Record excerpts -
>>>

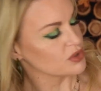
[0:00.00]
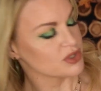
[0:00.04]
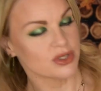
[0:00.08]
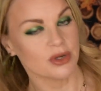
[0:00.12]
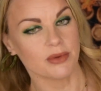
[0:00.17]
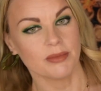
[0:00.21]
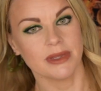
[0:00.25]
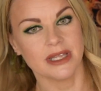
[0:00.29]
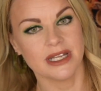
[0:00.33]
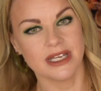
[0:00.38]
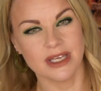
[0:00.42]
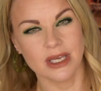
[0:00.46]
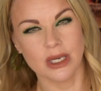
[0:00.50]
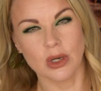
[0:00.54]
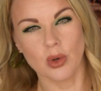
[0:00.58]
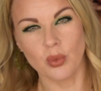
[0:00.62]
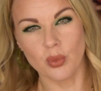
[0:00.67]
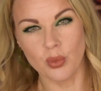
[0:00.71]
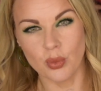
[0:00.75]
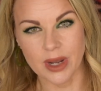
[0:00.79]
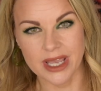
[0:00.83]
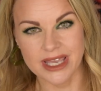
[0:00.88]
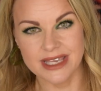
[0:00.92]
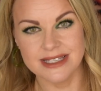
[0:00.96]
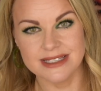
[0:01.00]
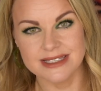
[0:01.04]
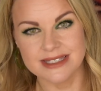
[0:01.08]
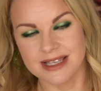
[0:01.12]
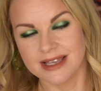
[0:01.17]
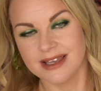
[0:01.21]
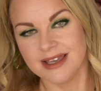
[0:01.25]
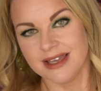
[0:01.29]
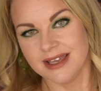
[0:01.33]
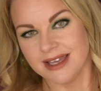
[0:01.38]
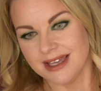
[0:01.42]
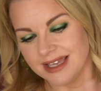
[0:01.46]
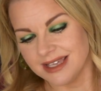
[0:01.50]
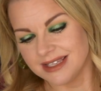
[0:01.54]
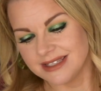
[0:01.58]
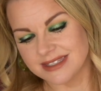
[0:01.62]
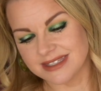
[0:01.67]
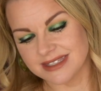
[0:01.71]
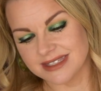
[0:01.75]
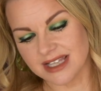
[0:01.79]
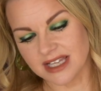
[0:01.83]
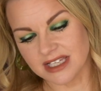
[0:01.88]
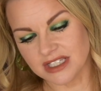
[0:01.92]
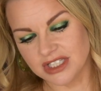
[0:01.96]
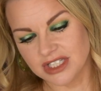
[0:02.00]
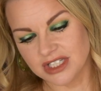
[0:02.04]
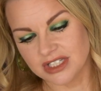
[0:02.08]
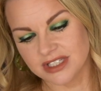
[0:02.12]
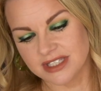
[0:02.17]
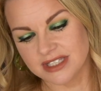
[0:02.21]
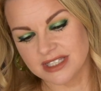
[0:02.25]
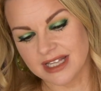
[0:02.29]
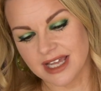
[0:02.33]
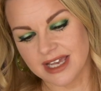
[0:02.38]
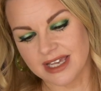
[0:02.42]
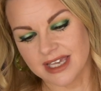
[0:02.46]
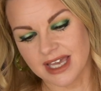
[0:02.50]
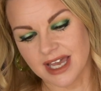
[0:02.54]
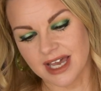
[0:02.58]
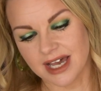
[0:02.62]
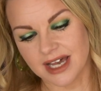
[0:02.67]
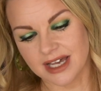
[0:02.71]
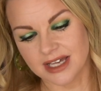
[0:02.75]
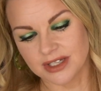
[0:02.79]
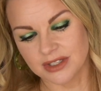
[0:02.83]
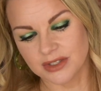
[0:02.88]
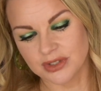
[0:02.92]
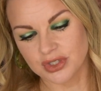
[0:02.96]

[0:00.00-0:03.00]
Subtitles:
so many ways. It's not just like a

<<<

Problem details - Transcribe all of the entries word for word, but skip any pictures they contain.

Solution to this task -
[0:00.00]
[0:00.04]
[0:00.08]
[0:00.12]
[0:00.17]
[0:00.21]
[0:00.25]
[0:00.29]
[0:00.33]
[0:00.38]
[0:00.42]
[0:00.46]
[0:00.50]
[0:00.54]
[0:00.58]
[0:00.62]
[0:00.67]
[0:00.71]
[0:00.75]
[0:00.79]
[0:00.83]
[0:00.88]
[0:00.92]
[0:00.96]
[0:01.00]
[0:01.04]
[0:01.08]
[0:01.12]
[0:01.17]
[0:01.21]
[0:01.25]
[0:01.29]
[0:01.33]
[0:01.38]
[0:01.42]
[0:01.46]
[0:01.50]
[0:01.54]
[0:01.58]
[0:01.62]
[0:01.67]
[0:01.71]
[0:01.75]
[0:01.79]
[0:01.83]
[0:01.88]
[0:01.92]
[0:01.96]
[0:02.00]
[0:02.04]
[0:02.08]
[0:02.12]
[0:02.17]
[0:02.21]
[0:02.25]
[0:02.29]
[0:02.33]
[0:02.38]
[0:02.42]
[0:02.46]
[0:02.50]
[0:02.54]
[0:02.58]
[0:02.62]
[0:02.67]
[0:02.71]
[0:02.75]
[0:02.79]
[0:02.83]
[0:02.88]
[0:02.92]
[0:02.96]

[0:00.00-0:03.00]
Subtitles:
so many ways. It's not just like a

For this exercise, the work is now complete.